Bot misunderstands accents or industry jargon. Speech-to-text accuracy varies by accent and by jargon. Build a vocabulary list under Voice Settings > Custom Vocabulary with your product names, account formats, and technical terms.
Calls drop after 30 seconds. Twilio's default call timeout is 30 seconds of silence. The bot handles silence by re-prompting the customer at 10 and 20 seconds. If your callers go quiet often (e.g., they're looking up information), extend the timeout under Voice Settings > Silence Timeout.
Customer says "agent" but bot keeps talking. Make sure escalate_to_human is enabled and the trigger phrase "agent", "human", "representative" is in the skill's trigger list.
FAQ
Can the bot make outbound calls?
Not in the standard AskVault flow. Outbound automated calling is heavily regulated (TCPA, GDPR e-Privacy). For specific outbound use cases (appointment confirmations, callback campaigns), reach out to sales@askvault.co for a custom integration.
Can I use a non-Twilio voice provider?
Twilio is the default. For Plivo, Vonage, or self-hosted Asterisk, the REST API channel gives you a programmatic interface.

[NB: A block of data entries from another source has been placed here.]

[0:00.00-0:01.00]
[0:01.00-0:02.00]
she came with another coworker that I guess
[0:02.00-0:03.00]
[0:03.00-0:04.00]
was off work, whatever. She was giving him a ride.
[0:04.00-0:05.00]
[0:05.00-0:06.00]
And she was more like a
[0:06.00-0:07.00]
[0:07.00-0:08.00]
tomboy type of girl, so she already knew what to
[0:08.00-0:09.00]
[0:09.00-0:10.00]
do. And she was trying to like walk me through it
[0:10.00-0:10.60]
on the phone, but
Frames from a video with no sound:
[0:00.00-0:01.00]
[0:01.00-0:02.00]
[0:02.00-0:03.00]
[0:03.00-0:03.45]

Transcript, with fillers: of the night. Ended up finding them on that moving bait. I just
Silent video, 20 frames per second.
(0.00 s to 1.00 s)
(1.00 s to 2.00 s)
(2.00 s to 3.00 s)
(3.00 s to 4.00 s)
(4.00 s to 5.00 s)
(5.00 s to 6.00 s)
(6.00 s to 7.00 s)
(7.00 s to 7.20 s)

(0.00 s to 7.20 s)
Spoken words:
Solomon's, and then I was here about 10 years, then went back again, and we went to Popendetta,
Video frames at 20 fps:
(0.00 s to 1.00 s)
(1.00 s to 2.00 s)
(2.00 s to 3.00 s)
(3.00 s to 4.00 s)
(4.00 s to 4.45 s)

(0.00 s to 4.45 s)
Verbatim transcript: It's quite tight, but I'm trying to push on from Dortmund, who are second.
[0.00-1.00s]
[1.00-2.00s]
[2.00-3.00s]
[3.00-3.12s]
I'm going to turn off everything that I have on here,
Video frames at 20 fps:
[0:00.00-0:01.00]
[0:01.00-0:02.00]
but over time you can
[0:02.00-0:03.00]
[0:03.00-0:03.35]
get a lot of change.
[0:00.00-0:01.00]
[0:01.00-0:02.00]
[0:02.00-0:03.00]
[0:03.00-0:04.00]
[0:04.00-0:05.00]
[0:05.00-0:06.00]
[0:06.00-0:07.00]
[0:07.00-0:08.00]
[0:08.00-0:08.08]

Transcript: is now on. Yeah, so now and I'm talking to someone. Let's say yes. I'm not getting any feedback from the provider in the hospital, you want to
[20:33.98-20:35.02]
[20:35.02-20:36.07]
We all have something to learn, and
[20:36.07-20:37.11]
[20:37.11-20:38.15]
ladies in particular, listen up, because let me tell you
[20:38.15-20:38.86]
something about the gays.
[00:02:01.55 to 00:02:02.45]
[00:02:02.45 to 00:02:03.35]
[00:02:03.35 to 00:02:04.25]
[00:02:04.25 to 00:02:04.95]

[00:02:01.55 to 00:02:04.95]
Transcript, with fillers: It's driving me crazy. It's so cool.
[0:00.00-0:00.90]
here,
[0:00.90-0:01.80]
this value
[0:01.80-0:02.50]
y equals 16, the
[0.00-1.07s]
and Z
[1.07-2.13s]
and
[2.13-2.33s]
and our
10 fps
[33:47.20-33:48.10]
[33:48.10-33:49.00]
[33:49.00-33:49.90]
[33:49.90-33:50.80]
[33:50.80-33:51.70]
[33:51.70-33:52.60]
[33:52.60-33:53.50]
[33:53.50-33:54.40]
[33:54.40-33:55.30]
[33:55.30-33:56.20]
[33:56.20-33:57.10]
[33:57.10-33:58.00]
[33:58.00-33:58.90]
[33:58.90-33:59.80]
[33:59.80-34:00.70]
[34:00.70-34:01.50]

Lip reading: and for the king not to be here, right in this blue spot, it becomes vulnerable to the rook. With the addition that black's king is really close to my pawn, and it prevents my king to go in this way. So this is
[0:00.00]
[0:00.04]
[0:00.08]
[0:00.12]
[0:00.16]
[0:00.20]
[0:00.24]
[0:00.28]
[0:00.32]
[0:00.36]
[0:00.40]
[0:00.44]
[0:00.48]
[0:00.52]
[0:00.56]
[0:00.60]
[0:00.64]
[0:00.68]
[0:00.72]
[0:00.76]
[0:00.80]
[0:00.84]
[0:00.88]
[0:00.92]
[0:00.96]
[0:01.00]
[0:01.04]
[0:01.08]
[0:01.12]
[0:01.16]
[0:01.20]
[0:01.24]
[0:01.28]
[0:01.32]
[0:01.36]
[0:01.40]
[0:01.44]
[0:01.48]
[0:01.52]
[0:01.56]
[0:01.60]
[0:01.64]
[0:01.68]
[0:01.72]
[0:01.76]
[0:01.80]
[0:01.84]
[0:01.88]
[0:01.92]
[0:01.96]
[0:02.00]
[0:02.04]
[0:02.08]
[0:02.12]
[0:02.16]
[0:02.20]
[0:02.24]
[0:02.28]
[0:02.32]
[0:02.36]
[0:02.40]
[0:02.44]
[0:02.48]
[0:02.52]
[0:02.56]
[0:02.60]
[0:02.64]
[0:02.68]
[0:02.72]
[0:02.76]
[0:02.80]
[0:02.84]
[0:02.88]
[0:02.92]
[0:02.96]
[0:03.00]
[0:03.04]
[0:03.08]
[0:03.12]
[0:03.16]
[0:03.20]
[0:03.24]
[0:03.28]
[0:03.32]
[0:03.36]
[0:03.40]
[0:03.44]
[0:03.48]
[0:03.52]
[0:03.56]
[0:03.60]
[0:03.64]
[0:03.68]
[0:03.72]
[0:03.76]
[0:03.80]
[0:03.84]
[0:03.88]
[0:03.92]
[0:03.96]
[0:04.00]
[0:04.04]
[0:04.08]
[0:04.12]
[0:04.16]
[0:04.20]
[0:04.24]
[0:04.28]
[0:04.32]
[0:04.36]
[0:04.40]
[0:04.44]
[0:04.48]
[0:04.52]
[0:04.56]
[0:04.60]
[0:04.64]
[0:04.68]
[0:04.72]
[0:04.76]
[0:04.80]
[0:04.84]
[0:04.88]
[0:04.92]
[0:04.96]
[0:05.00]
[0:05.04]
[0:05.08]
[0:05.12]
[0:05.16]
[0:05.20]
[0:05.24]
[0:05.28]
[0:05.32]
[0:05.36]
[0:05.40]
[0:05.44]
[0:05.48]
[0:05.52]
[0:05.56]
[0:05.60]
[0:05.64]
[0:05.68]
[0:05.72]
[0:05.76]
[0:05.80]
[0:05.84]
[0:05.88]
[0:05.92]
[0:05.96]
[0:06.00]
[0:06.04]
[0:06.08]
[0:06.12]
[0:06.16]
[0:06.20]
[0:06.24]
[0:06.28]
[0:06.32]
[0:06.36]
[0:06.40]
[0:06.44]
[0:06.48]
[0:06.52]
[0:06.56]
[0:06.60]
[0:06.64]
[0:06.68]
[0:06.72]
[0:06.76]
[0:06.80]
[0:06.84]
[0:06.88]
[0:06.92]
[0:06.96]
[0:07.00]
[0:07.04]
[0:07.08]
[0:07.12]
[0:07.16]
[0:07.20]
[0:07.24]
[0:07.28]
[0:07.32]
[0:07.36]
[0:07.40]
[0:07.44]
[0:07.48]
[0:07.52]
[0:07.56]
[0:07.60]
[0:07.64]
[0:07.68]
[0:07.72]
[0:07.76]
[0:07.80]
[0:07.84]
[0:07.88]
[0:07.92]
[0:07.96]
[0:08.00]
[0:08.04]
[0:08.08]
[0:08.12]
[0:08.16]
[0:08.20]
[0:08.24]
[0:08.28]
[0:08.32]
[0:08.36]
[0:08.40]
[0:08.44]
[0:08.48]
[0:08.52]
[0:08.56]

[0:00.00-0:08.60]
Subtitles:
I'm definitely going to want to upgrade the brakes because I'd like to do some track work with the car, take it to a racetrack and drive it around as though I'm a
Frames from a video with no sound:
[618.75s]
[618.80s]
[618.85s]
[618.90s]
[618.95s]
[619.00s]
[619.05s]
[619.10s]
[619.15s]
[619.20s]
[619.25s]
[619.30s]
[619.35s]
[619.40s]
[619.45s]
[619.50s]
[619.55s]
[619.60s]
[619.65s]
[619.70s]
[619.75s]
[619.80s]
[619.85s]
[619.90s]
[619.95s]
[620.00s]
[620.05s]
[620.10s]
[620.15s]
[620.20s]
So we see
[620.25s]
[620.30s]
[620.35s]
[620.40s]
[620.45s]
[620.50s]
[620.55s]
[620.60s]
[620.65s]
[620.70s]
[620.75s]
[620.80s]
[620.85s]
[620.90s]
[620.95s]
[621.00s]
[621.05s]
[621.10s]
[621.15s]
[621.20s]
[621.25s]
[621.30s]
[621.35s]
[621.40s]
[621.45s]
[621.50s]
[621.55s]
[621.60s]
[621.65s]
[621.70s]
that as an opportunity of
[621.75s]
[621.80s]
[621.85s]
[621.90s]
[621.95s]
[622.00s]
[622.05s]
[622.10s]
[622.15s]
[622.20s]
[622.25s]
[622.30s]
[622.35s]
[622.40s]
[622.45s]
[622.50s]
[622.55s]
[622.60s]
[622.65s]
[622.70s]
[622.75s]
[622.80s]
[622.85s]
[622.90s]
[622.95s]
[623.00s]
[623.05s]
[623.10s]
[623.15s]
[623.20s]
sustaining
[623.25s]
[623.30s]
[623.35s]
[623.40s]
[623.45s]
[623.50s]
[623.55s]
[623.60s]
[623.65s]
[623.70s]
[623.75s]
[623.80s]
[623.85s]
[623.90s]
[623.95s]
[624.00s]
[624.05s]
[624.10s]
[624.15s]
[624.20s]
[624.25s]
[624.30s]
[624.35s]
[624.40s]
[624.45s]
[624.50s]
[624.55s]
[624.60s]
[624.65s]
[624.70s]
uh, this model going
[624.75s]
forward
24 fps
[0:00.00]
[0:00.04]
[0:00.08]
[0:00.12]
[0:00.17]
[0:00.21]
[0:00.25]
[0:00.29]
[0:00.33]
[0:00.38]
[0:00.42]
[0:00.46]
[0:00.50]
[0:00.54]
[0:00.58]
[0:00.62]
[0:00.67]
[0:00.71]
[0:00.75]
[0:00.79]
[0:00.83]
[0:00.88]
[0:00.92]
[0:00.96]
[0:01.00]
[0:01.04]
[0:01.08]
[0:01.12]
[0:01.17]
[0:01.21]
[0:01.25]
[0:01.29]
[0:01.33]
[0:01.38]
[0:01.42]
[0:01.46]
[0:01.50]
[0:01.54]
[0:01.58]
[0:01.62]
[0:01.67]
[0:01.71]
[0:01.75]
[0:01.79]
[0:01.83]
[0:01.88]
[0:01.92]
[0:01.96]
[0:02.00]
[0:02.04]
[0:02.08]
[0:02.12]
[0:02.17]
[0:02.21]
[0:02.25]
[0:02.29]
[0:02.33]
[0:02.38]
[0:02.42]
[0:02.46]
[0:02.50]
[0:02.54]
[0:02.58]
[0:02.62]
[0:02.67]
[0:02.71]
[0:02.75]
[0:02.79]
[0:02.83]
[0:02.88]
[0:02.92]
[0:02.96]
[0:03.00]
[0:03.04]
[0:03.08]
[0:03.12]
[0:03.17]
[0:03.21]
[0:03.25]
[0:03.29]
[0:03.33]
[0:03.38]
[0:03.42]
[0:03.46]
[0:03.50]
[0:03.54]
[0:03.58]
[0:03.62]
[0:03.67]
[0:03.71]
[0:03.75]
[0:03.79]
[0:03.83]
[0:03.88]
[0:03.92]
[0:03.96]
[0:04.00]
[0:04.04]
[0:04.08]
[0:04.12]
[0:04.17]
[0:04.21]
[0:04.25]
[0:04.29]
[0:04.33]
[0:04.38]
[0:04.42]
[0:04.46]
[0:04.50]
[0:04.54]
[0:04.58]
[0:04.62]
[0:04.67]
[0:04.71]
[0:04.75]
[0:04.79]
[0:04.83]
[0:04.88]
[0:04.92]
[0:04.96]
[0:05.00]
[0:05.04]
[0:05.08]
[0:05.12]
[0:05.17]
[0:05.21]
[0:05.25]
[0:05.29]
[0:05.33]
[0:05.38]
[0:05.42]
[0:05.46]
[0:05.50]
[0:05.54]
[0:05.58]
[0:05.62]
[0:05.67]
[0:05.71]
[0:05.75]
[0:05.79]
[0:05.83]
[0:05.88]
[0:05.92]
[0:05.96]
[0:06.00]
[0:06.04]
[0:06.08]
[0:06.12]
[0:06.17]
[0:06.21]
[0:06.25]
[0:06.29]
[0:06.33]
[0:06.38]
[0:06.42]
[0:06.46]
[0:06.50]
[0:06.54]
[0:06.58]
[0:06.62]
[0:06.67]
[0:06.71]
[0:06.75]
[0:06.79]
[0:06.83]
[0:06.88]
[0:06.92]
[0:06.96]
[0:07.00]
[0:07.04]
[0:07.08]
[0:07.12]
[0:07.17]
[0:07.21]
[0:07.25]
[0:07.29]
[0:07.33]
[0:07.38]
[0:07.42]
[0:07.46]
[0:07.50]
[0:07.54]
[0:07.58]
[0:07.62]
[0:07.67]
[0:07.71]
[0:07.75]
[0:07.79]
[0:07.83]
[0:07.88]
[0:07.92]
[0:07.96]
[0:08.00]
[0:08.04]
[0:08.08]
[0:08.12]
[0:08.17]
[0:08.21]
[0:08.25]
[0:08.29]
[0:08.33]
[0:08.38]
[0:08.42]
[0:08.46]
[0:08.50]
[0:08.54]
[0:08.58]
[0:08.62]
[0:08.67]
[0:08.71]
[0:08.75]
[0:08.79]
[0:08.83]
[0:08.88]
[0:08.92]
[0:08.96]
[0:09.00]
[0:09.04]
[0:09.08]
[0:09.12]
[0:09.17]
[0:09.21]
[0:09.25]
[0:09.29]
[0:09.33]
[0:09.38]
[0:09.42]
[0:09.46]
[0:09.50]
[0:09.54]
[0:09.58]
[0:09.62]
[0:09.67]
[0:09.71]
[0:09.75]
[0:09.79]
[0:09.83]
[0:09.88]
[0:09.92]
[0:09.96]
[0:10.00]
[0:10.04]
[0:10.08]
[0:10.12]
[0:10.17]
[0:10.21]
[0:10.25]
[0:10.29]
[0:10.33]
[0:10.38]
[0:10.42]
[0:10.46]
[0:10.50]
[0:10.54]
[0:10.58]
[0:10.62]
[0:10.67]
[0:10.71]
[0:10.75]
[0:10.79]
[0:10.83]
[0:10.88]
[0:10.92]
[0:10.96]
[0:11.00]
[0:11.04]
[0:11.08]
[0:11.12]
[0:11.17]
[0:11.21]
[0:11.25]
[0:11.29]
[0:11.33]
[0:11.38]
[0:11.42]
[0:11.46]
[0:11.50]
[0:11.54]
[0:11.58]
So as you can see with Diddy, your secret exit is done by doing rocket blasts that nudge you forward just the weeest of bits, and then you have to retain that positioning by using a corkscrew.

Does the bot work with toll-free numbers?
Yes. US toll-free numbers require a separate Twilio Toll-Free Verification process. Takes 2 to 4 weeks.
How accurate is the speech recognition?
For clear English audio without heavy background noise, transcription accuracy is roughly 92 to 96%. Accent, jargon, and bad audio degrade this. The custom vocabulary feature helps significantly for industry-specific terms.
Can I get a transcript of every call?
Yes. Every call appears in Live Chat > Conversations filtered by Voice channel, with the full transcript and audio recording attached. Export as CSV from Analytics > Export.